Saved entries
== == ==

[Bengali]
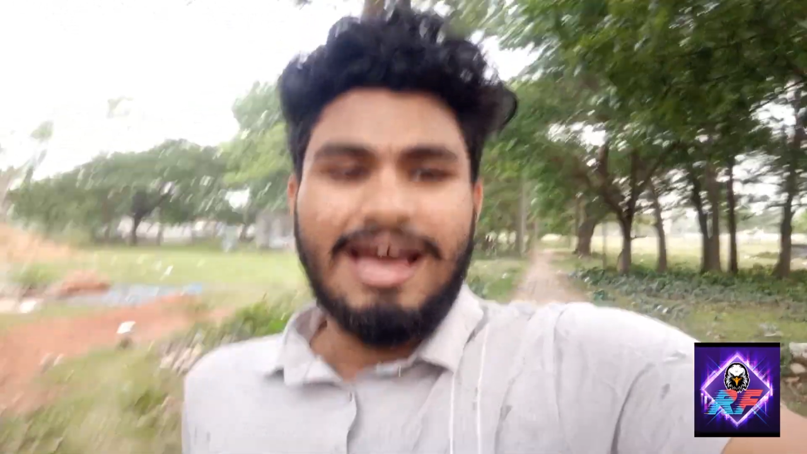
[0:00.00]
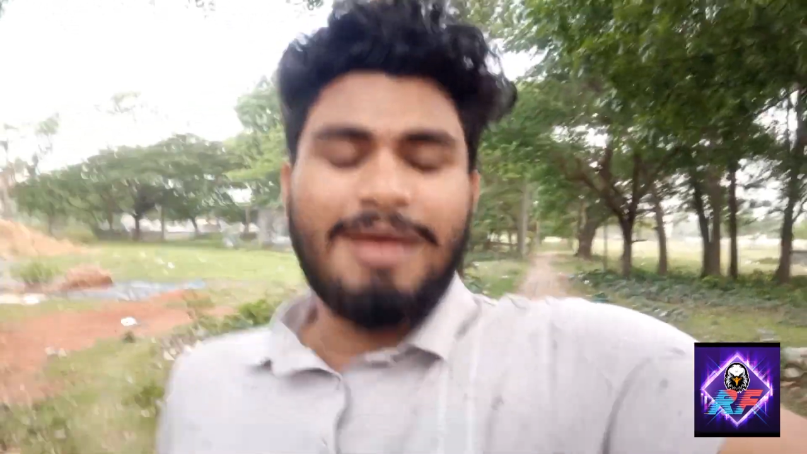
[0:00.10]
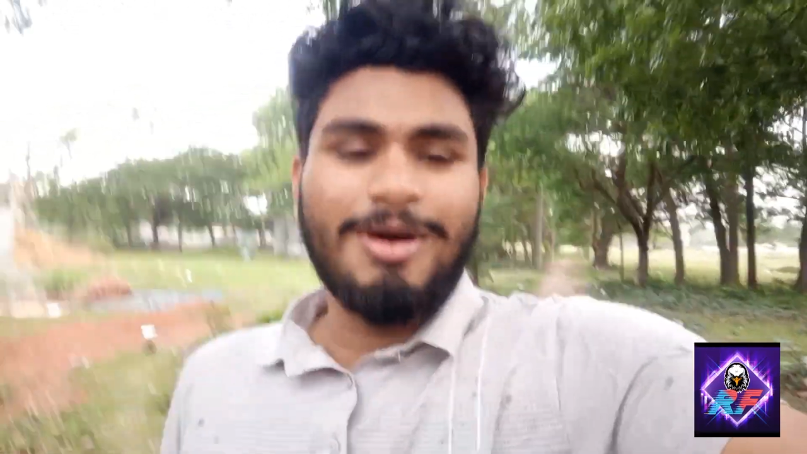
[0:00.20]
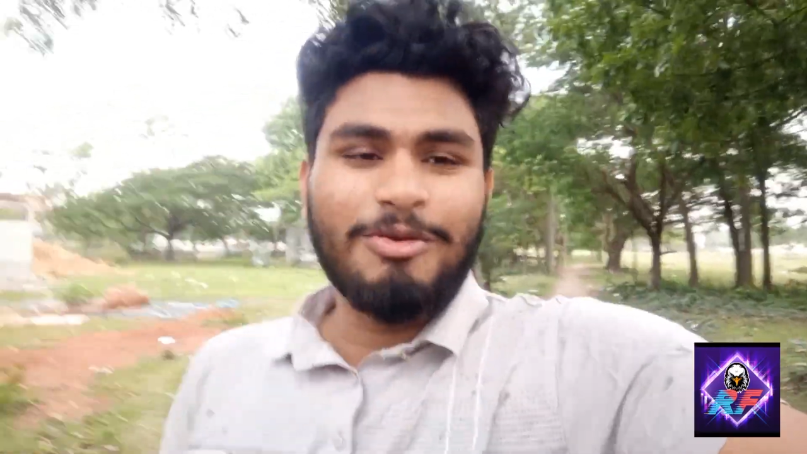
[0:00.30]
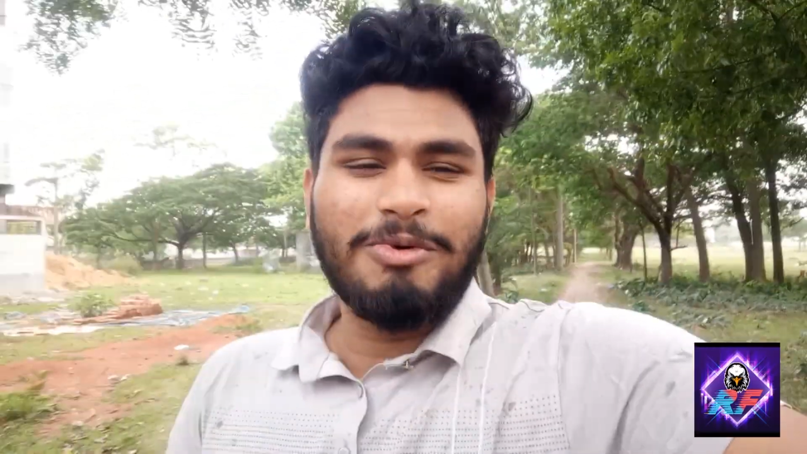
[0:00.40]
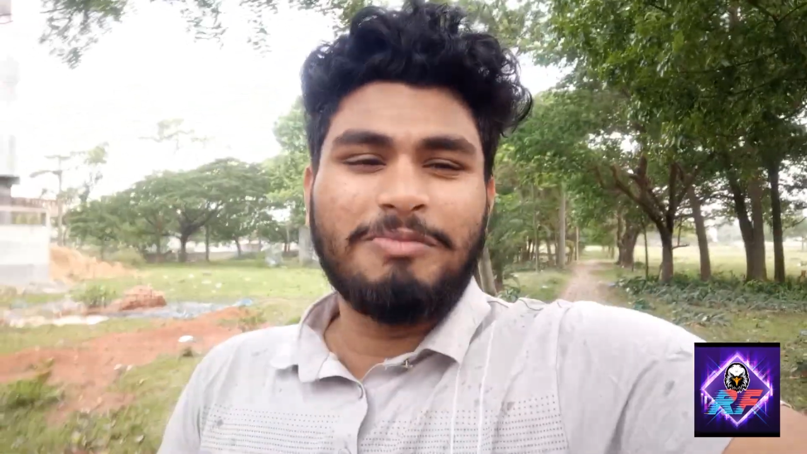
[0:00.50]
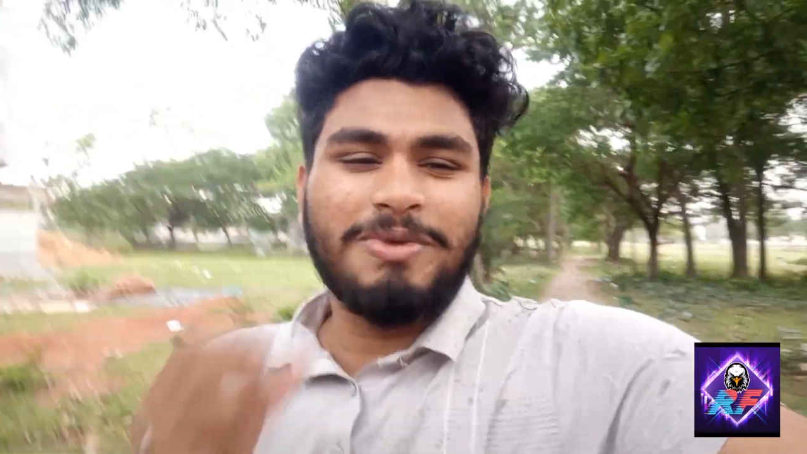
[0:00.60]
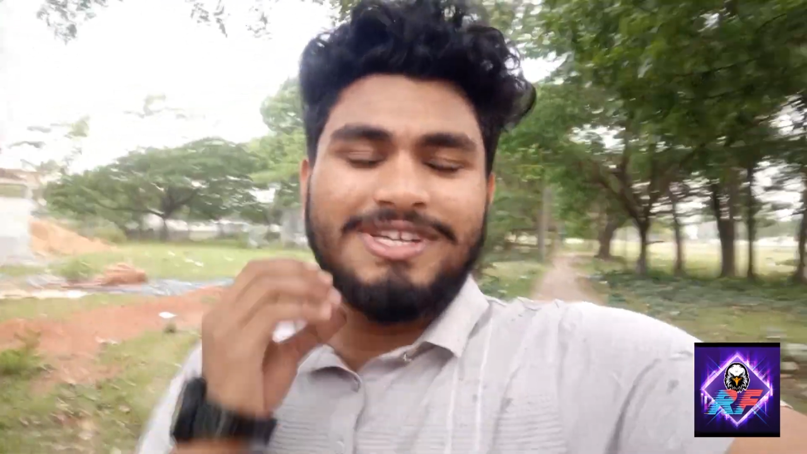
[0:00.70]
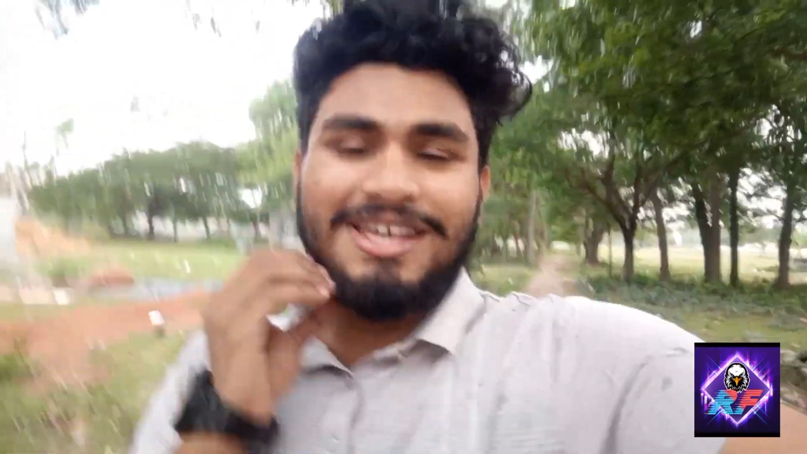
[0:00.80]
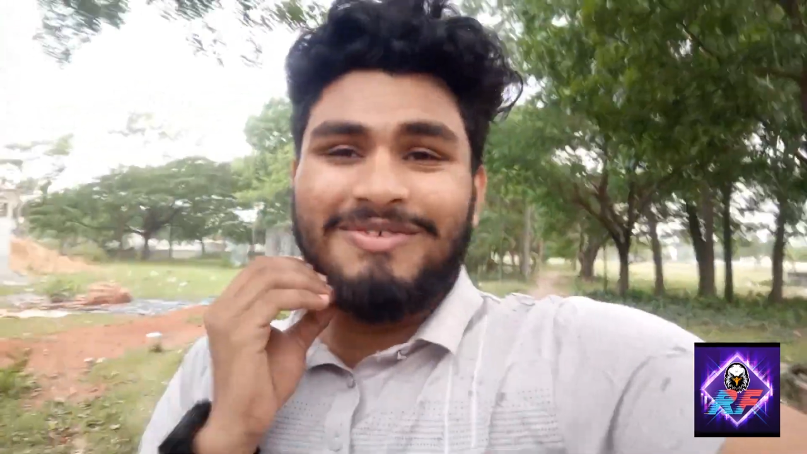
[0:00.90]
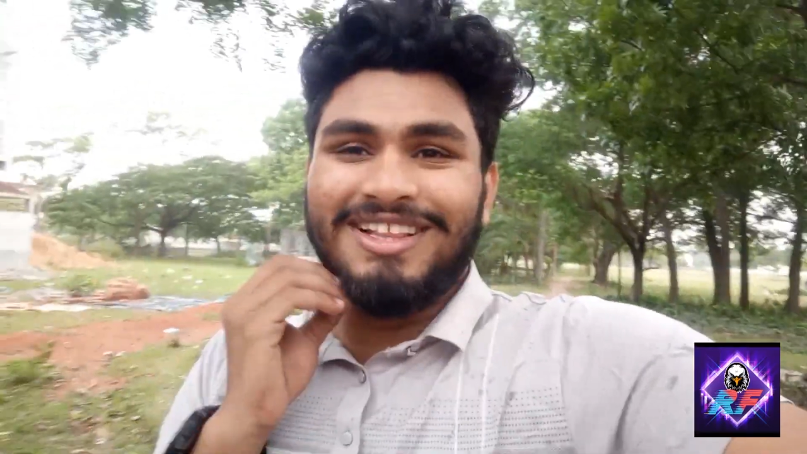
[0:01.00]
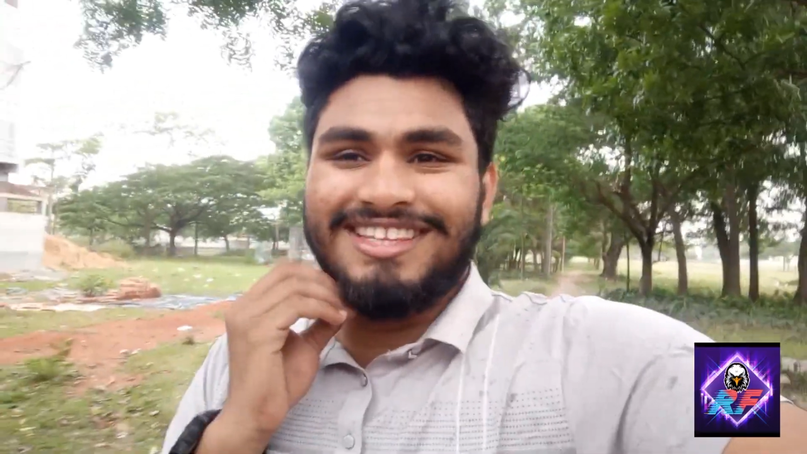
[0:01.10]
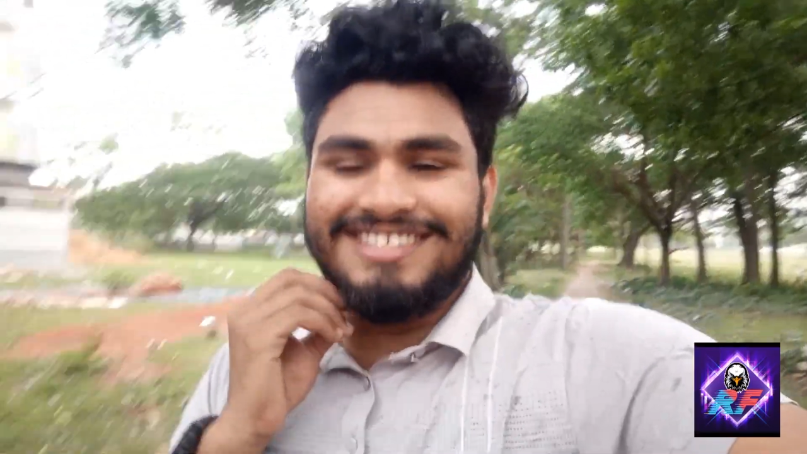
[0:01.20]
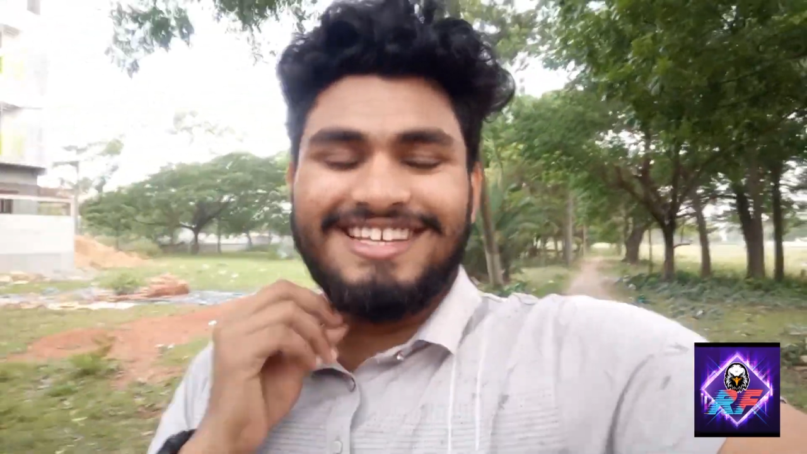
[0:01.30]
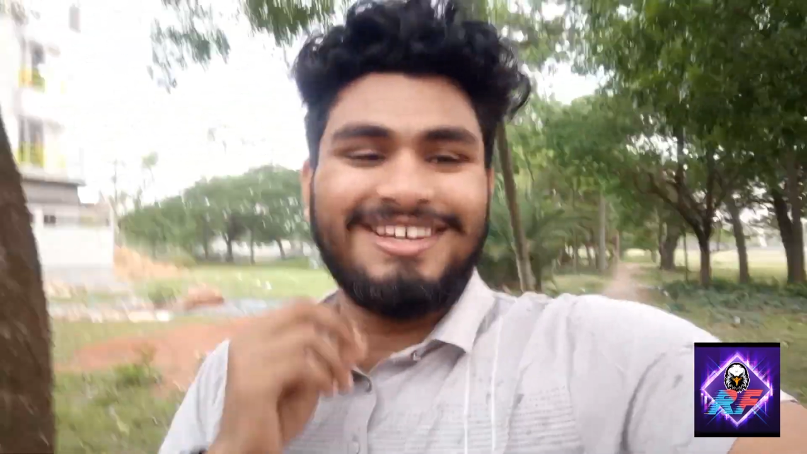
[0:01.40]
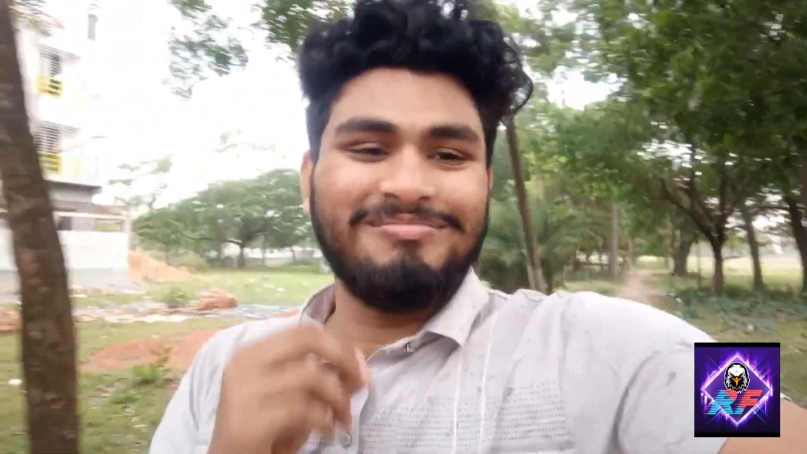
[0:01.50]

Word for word: আমার উপর প্রেশার ফেলতেছে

== == ==

THE TASK – Reproduce the lines above letter for letter. The pictures stay behind.

RESPONSE TO THIS EXERCISE –
[Bengali]
[0:00.00]
[0:00.10]
[0:00.20]
[0:00.30]
[0:00.40]
[0:00.50]
[0:00.60]
[0:00.70]
[0:00.80]
[0:00.90]
[0:01.00]
[0:01.10]
[0:01.20]
[0:01.30]
[0:01.40]
[0:01.50]

Word for word: আমার উপর প্রেশার ফেলতেছে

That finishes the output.